Sunday, August 22, 2010

Heart Lessons


Forgiveness. The theme of Andy Andrews’ difficult-to-categorize work, The Heart Mender, pervades the story of a German submariner and an American waitress set in World War II era Alabama. The back cover of the book defines it as “SELF-HELP/Motivational/Inspirational”. These are genres I generally do not read, but when a friend alerted me to the recent publication of a book involving a romance between a German WWII sailor and an American woman, I was too intrigued to resist.

The book purports to be a true story and is divided into three sections. It begins as a contemporary, factual narrative. Mr. Andrews describes how, while digging up a tree stump in his own backyard on the Gulf coast of the southern US, he accidently unearths a rusty can containing a number of unusual artifacts. Through careful research, he is able to identify the anchor-embossed buttons, Iron Cross medal, and silver badge depicting an anchor curiously entwined with the initials “UB” (later identified as U-boat). Also included in the can are three old photographs – one of a sailor, another of a couple with a small child and the last a group of naval personnel and military officials, including Adolf Hitler, the only individual in any of the photos whom Mr. Andrews can identify.

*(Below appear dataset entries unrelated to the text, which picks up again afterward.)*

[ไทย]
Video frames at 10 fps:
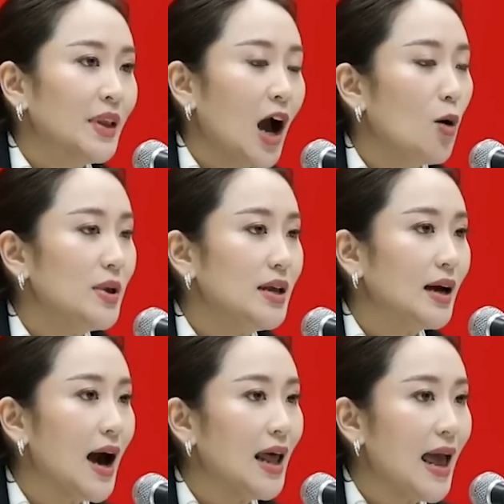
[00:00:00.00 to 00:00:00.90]
เขามี
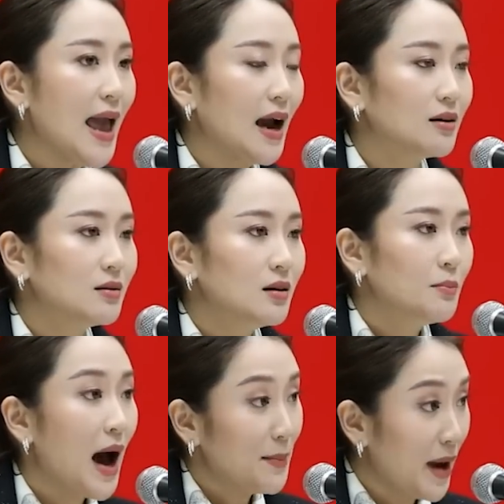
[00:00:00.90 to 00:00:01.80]
ค่าแรง หนึ่
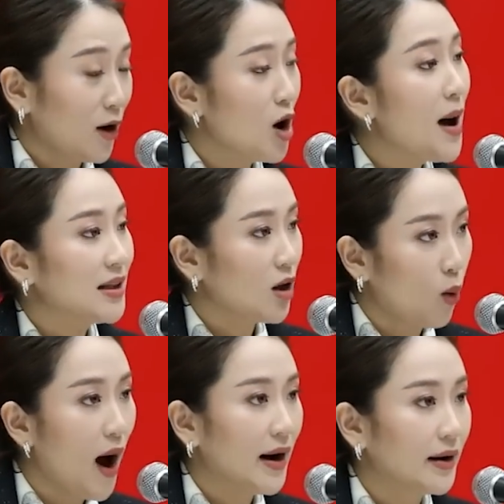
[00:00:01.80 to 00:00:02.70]
งพันแปดร้อย บาทต่อ
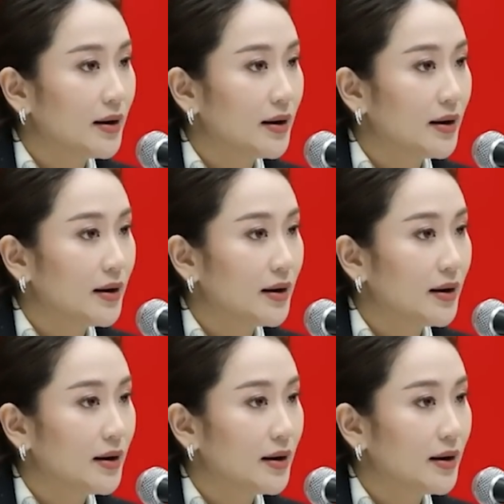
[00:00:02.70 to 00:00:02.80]
วัน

The middle section of the book, by far the longest, reads like a novel and is set in 1942 Alabama. The main characters are Helen Mason, the embittered widow of an American Army Air Force officer, and Josef Bartels Landermann, the German U-boat officer whom Helen discovers near death, washed up on the beach near her cottage.

At times while reading The Heart Mender, I didn’t know quite what to make of it. Though very much caught up in the story of Helen and Josef, I would occasionally glance at the back cover, wondering how this book fit into the category of “SELF-HELP/Motivational/Inspirational”, which the publisher had placed it in. I primarily read straight fiction or non-fiction; this book read like a fusion of both, with something else, a genre I am not familiar with, mixed in. In a sense, the lack of a “Romance” designation enhanced my enjoyment; I didn’t know whether to expect a happy ending and that mystery propelled me to excitedly read on, as the characters I had come to care about faced wrenching and even life-threatening plot twists. Romance readers are guaranteed a happy ending, though death, destruction and despair often loom, apparently inescapably. One of the challenges for a romance novelist is to keep the reader wondering, if just for a moment, if she will get that happy ending she has been promised.

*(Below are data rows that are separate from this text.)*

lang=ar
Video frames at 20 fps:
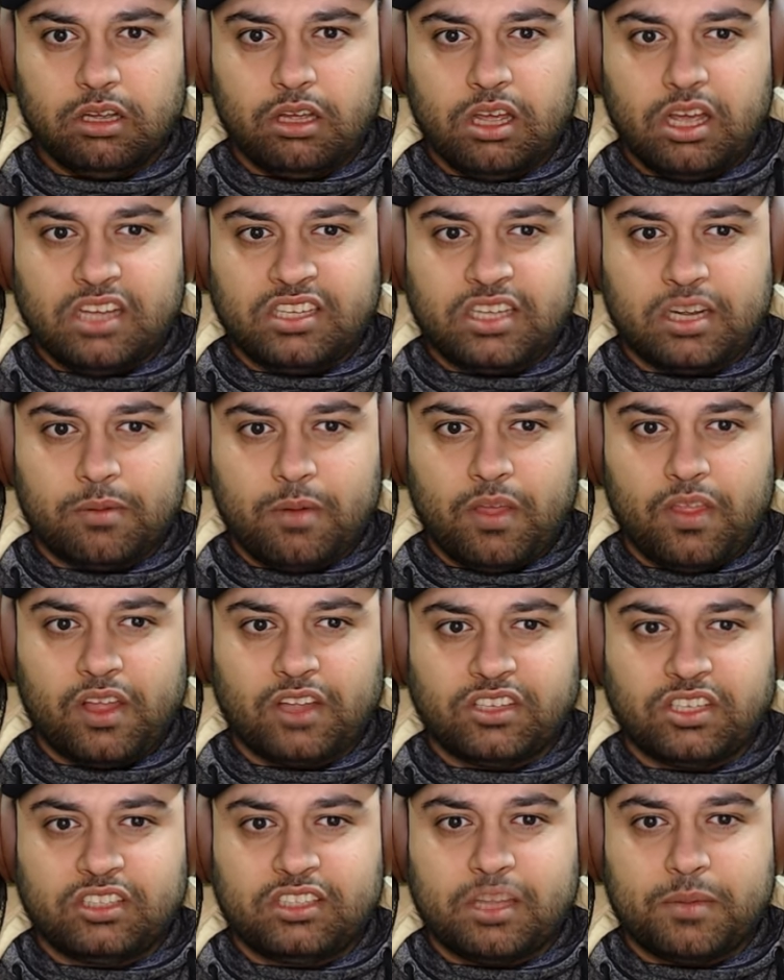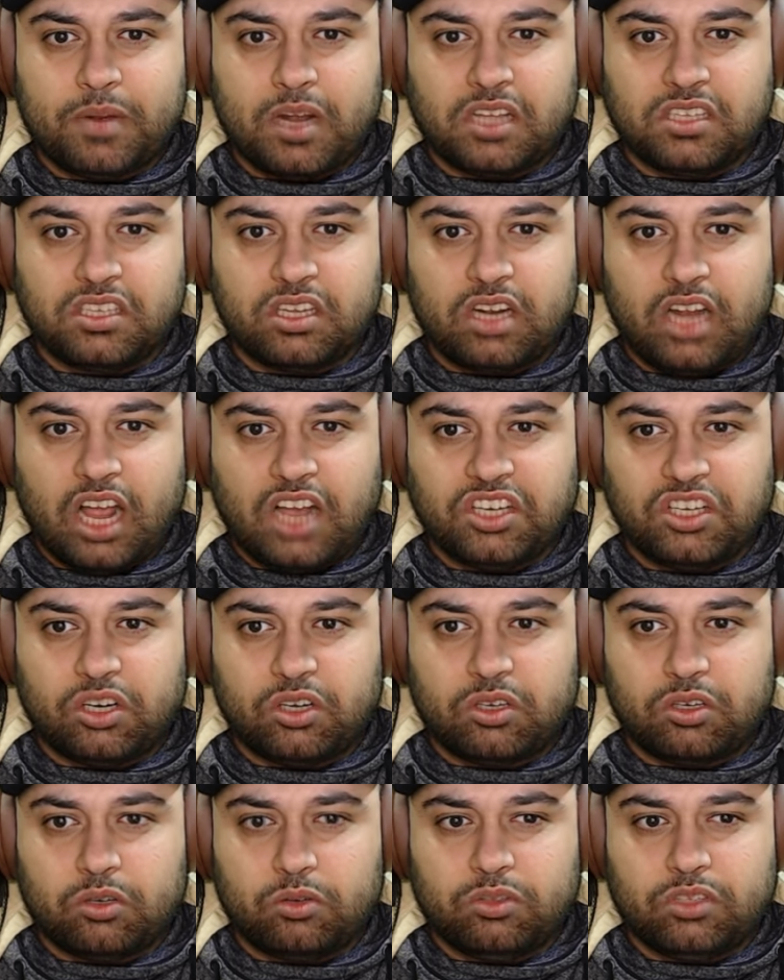احذر ماذا ستة من أصل عشر
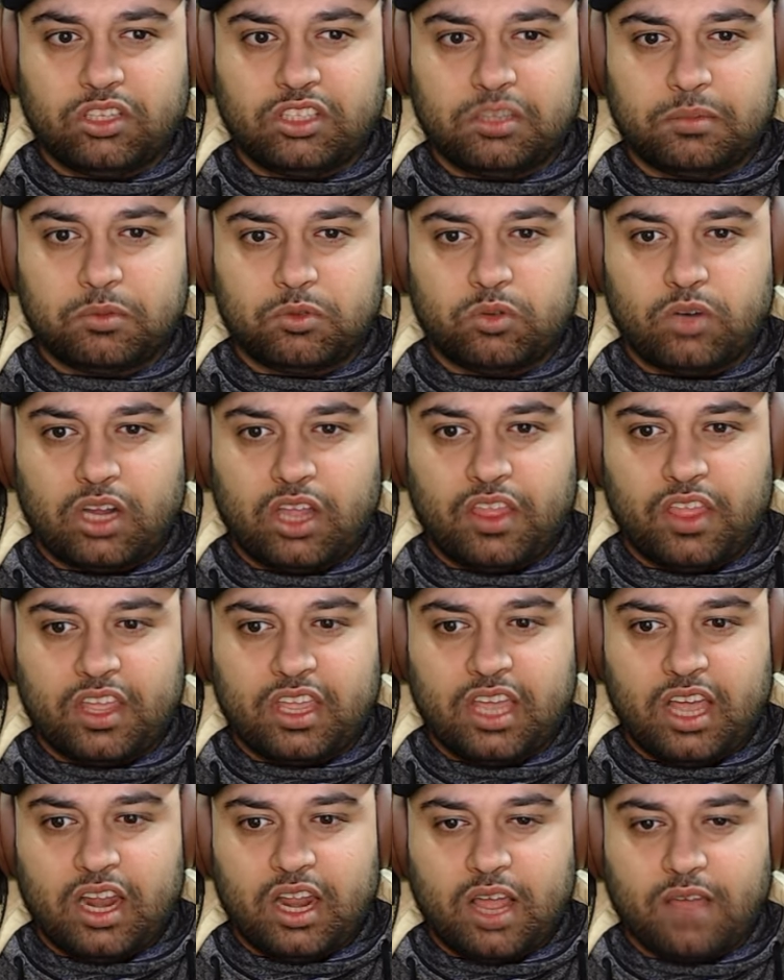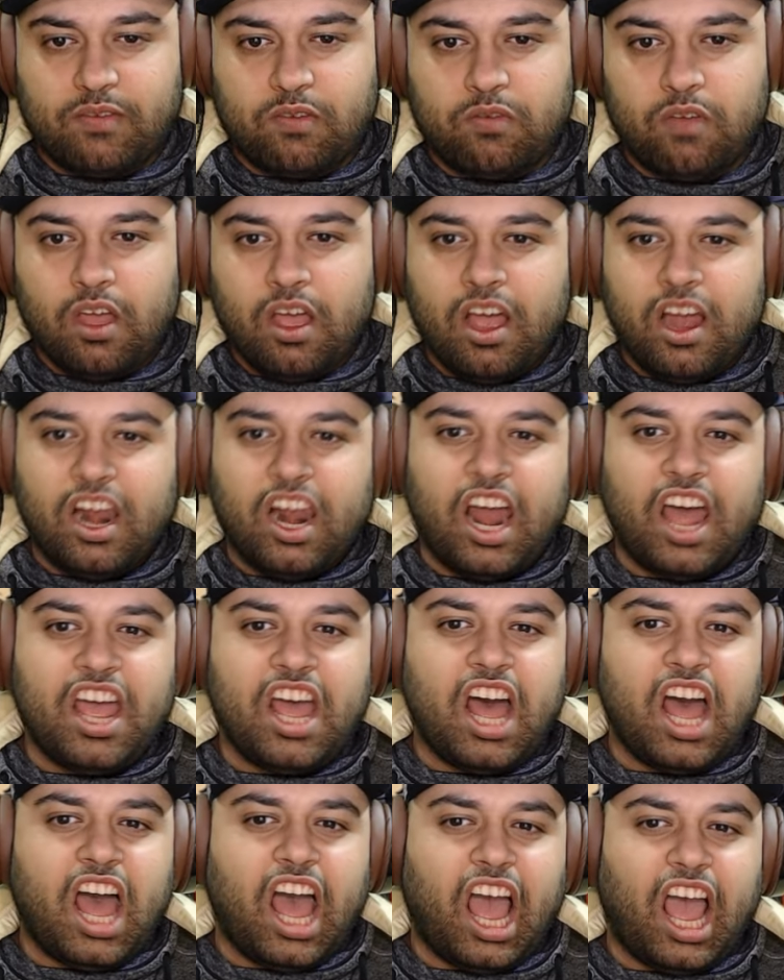قرود يعتبرونك ذكي على خفيف لا
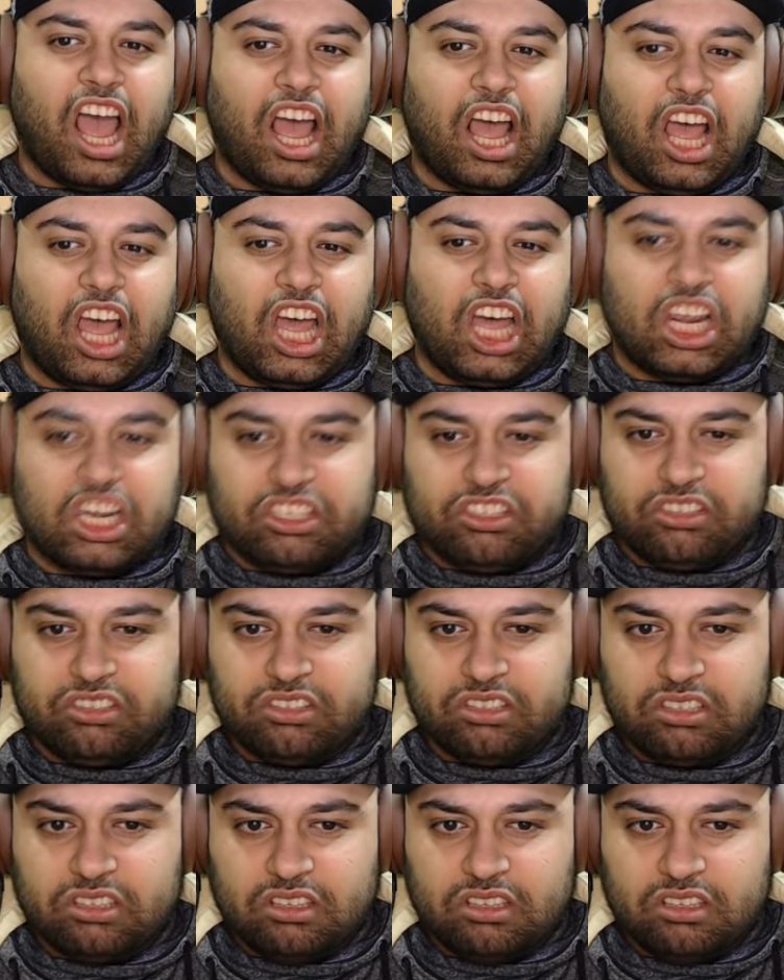يا قرد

To sum up the thrust of Mr. Andrews’ book, I quote part of the back cover blurb: “The Heart Mender is a story of life, loss, and reconciliation, reminding us of the power of forgiveness and the universal healing experience of letting go.” Though primarily drawn to the book by it’s WWII story, involving a romance between enemies (much like my soon-to-be-released novel), I was intrigued by the theme of forgiveness and reconciliation. As a writer of World War II romance, I find myself in the paradoxical position of spinning a tale of both love and war. I consider myself a peace-loving person. I wouldn’t call myself a pure pacifist though; in the most extreme cases, aggression is sometimes the only response to aggression, when all avenues for peaceful resolution have been exhausted. So why was I moved to write a book immersed in themes hate, as well as of love? And why do I blog about it? Though I deal with the subject matter differently than Mr. Andrews does (after all, he writes “Inspirational” and I write “Romance”), I hope readers will come away from my novel with a similar message. Years ago, when discussing my book with my sister Stephanie (one of my manuscript’s early critiquers) she and I both concluded that its themes were love and forgiveness. My personal journey in writing In the Arms of the Enemy, as well as “World War II…with a German accent,” has revealed an overriding ethic: that even amidst the worst of human experience and inhuman behavior, I refuse to give up hope of redemption – redemption not in a religious sense, but in a moral one.

Forgiveness. This powerful, life-altering phenomenon stirred my heart through The Heart Mender, and the thrilling true story drove my interest. Though this is not a genre I would normally pluck from the bookshelf, I came away moved and enchanted. I loved Mr. Andrews’ characters – real people whose names have been altered – and was satisfied to learn in the third and final section of the book their ultimate fates. Mr. Andrews had the good fortune to actually track down and interview some of them, enabling him to piece together the mystery of how German World War II artifacts, secreted for nearly 60 years, ended up in his back yard on the Gulf coast of the United States. Had it not been for that pesky tree stump, this story would never have been known or told. I encourage you to read it, and dare the cynical among you not to be moved.